··· SOURCE MATERIAL ···

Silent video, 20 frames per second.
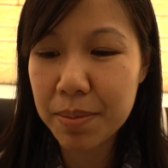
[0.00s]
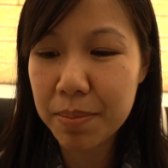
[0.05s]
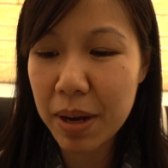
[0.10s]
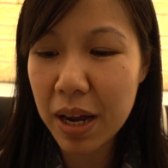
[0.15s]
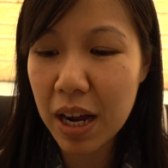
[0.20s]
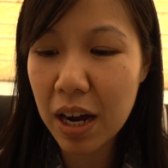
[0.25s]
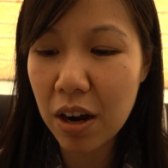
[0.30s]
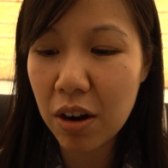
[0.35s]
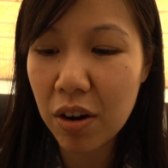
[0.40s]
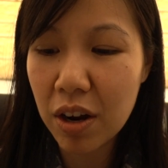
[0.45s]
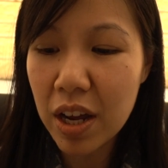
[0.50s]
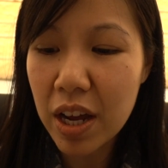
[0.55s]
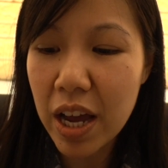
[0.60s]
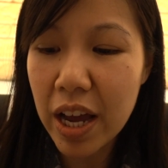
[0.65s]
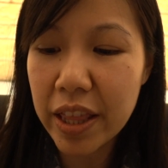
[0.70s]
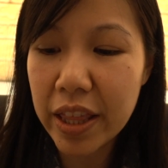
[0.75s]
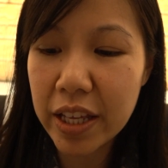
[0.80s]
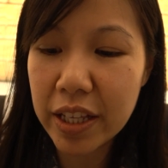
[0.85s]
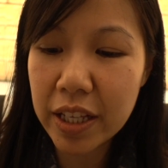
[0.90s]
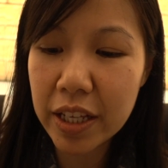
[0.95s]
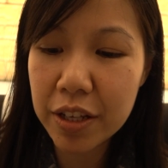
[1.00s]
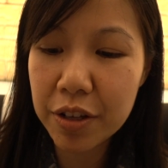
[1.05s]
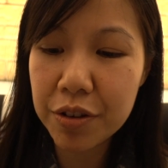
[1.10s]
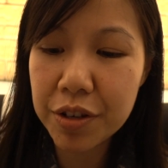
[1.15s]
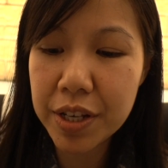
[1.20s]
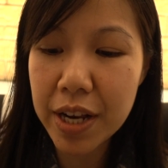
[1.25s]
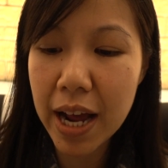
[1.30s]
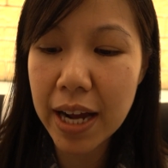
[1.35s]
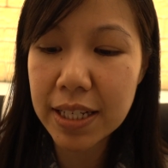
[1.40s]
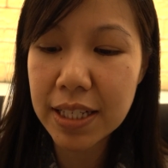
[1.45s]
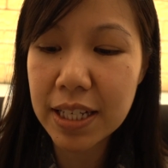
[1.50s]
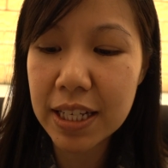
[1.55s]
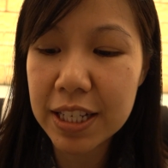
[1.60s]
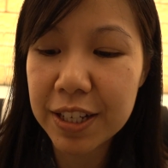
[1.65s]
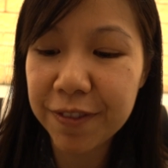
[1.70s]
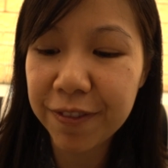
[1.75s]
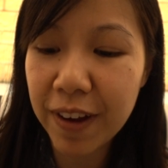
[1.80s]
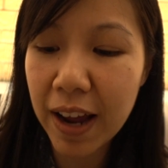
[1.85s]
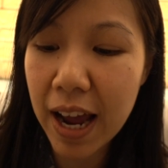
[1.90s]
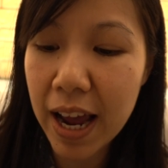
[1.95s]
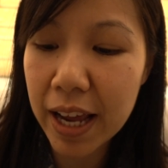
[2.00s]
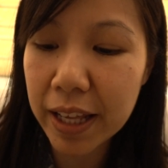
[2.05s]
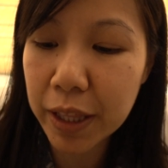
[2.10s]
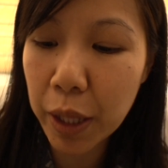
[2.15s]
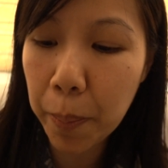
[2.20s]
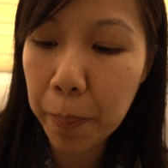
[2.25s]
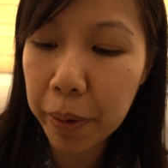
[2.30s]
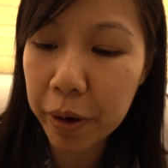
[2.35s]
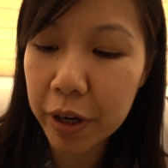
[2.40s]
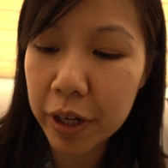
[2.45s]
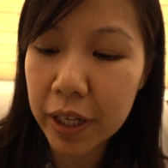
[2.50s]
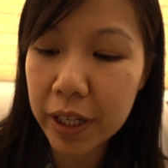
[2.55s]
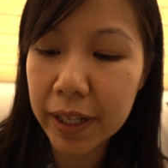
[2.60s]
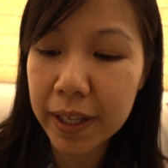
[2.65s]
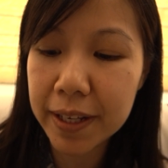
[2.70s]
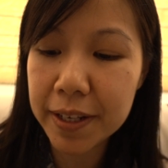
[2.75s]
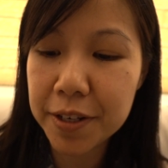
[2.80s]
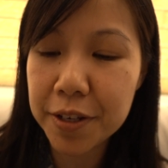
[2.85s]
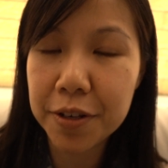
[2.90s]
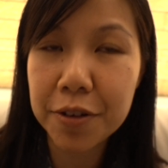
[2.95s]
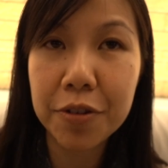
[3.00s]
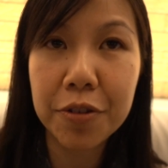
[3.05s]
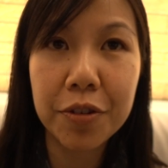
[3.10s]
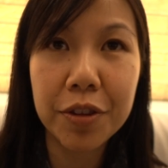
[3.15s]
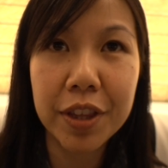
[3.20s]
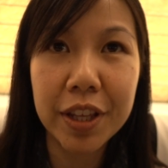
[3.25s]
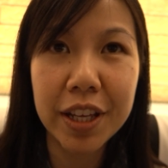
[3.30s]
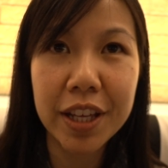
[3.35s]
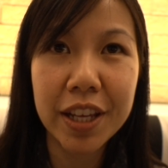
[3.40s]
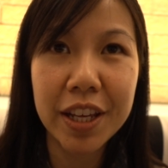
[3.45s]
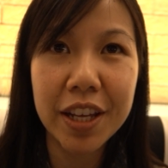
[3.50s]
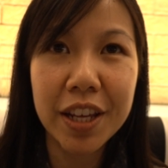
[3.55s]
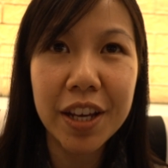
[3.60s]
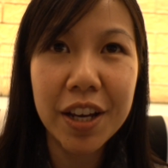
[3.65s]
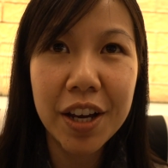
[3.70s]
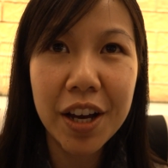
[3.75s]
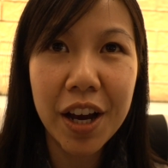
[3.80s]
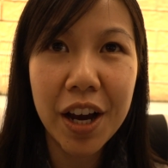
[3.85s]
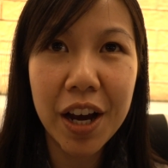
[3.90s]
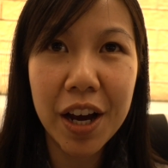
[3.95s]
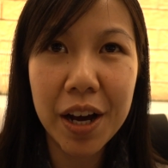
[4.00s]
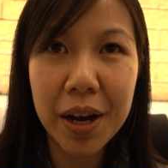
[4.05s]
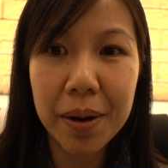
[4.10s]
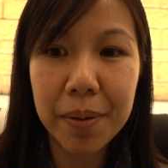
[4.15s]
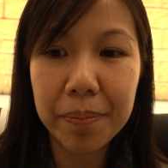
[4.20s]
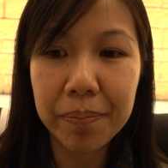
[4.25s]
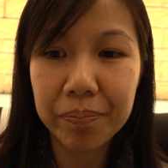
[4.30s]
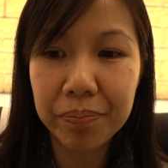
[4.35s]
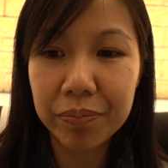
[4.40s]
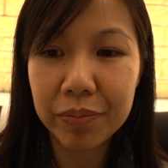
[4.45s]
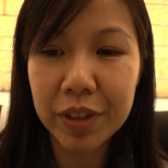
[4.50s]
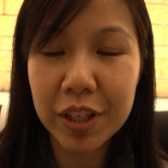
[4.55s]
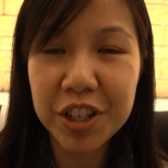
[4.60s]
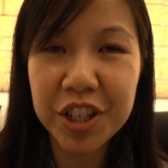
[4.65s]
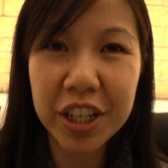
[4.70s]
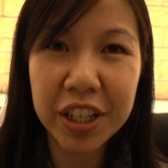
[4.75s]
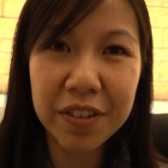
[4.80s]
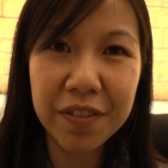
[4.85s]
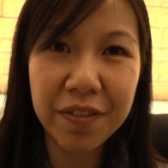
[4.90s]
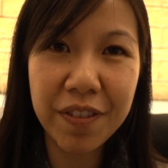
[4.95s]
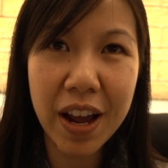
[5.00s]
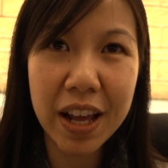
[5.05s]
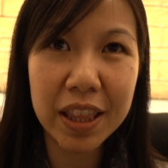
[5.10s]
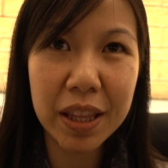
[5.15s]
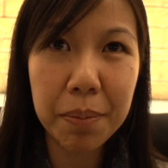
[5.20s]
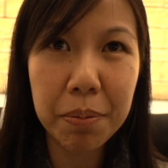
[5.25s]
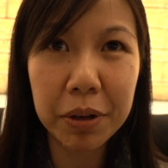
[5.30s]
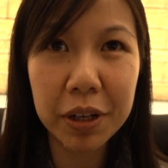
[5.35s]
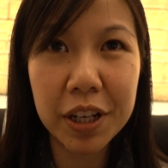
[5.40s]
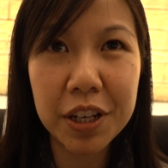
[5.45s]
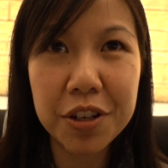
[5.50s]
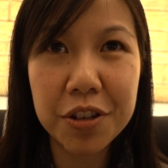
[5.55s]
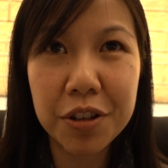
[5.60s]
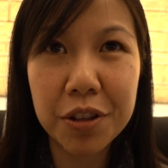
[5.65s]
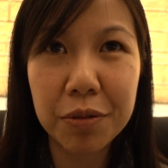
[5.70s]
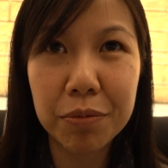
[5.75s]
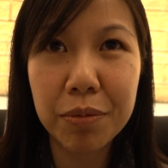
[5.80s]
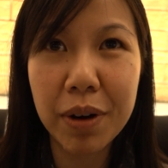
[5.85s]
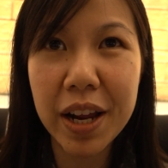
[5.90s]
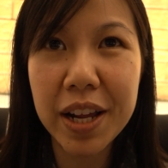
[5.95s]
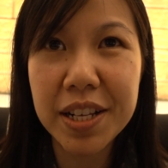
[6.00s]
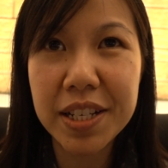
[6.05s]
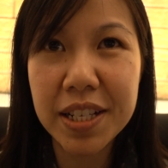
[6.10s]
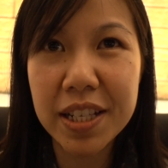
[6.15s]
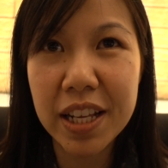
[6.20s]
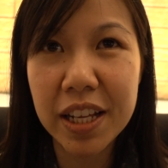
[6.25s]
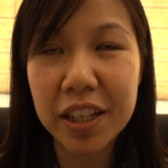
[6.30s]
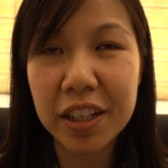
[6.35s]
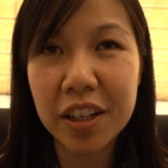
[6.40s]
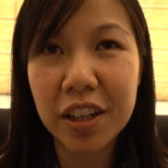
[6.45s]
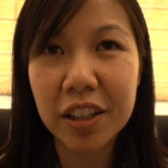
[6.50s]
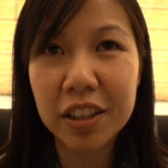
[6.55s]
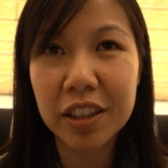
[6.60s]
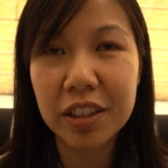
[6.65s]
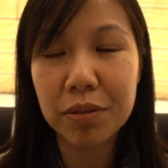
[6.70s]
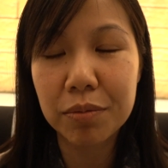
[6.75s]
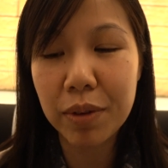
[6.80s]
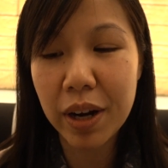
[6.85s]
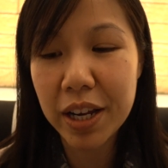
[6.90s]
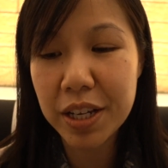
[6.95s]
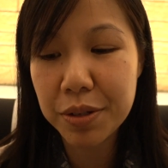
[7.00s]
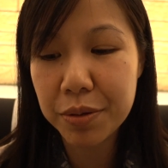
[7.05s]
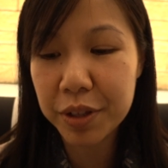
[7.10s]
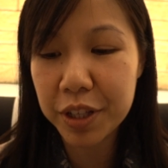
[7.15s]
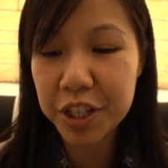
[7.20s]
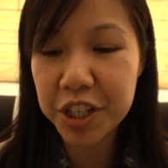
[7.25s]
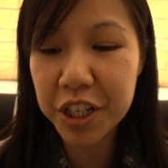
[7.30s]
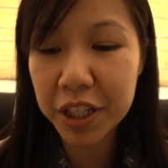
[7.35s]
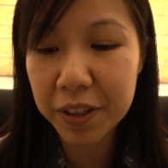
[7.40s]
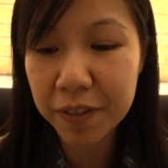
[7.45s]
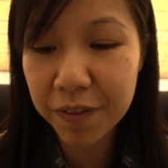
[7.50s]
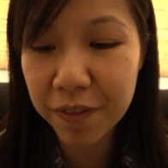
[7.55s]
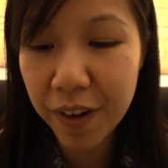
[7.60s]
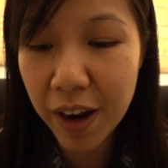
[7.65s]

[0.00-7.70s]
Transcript: somehow, and then they use the excess fat and they put it into the chicken fat, and they put it into the rice, and they cook the rice with the chicken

···

EXERCISE BRIEF:
Transcribe the records above exactly, leaving every picture out of the copy.

YOUR SOLUTION:
Silent video, 20 frames per second.
[0.00s]
[0.05s]
[0.10s]
[0.15s]
[0.20s]
[0.25s]
[0.30s]
[0.35s]
[0.40s]
[0.45s]
[0.50s]
[0.55s]
[0.60s]
[0.65s]
[0.70s]
[0.75s]
[0.80s]
[0.85s]
[0.90s]
[0.95s]
[1.00s]
[1.05s]
[1.10s]
[1.15s]
[1.20s]
[1.25s]
[1.30s]
[1.35s]
[1.40s]
[1.45s]
[1.50s]
[1.55s]
[1.60s]
[1.65s]
[1.70s]
[1.75s]
[1.80s]
[1.85s]
[1.90s]
[1.95s]
[2.00s]
[2.05s]
[2.10s]
[2.15s]
[2.20s]
[2.25s]
[2.30s]
[2.35s]
[2.40s]
[2.45s]
[2.50s]
[2.55s]
[2.60s]
[2.65s]
[2.70s]
[2.75s]
[2.80s]
[2.85s]
[2.90s]
[2.95s]
[3.00s]
[3.05s]
[3.10s]
[3.15s]
[3.20s]
[3.25s]
[3.30s]
[3.35s]
[3.40s]
[3.45s]
[3.50s]
[3.55s]
[3.60s]
[3.65s]
[3.70s]
[3.75s]
[3.80s]
[3.85s]
[3.90s]
[3.95s]
[4.00s]
[4.05s]
[4.10s]
[4.15s]
[4.20s]
[4.25s]
[4.30s]
[4.35s]
[4.40s]
[4.45s]
[4.50s]
[4.55s]
[4.60s]
[4.65s]
[4.70s]
[4.75s]
[4.80s]
[4.85s]
[4.90s]
[4.95s]
[5.00s]
[5.05s]
[5.10s]
[5.15s]
[5.20s]
[5.25s]
[5.30s]
[5.35s]
[5.40s]
[5.45s]
[5.50s]
[5.55s]
[5.60s]
[5.65s]
[5.70s]
[5.75s]
[5.80s]
[5.85s]
[5.90s]
[5.95s]
[6.00s]
[6.05s]
[6.10s]
[6.15s]
[6.20s]
[6.25s]
[6.30s]
[6.35s]
[6.40s]
[6.45s]
[6.50s]
[6.55s]
[6.60s]
[6.65s]
[6.70s]
[6.75s]
[6.80s]
[6.85s]
[6.90s]
[6.95s]
[7.00s]
[7.05s]
[7.10s]
[7.15s]
[7.20s]
[7.25s]
[7.30s]
[7.35s]
[7.40s]
[7.45s]
[7.50s]
[7.55s]
[7.60s]
[7.65s]

[0.00-7.70s]
Transcript: somehow, and then they use the excess fat and they put it into the chicken fat, and they put it into the rice, and they cook the rice with the chicken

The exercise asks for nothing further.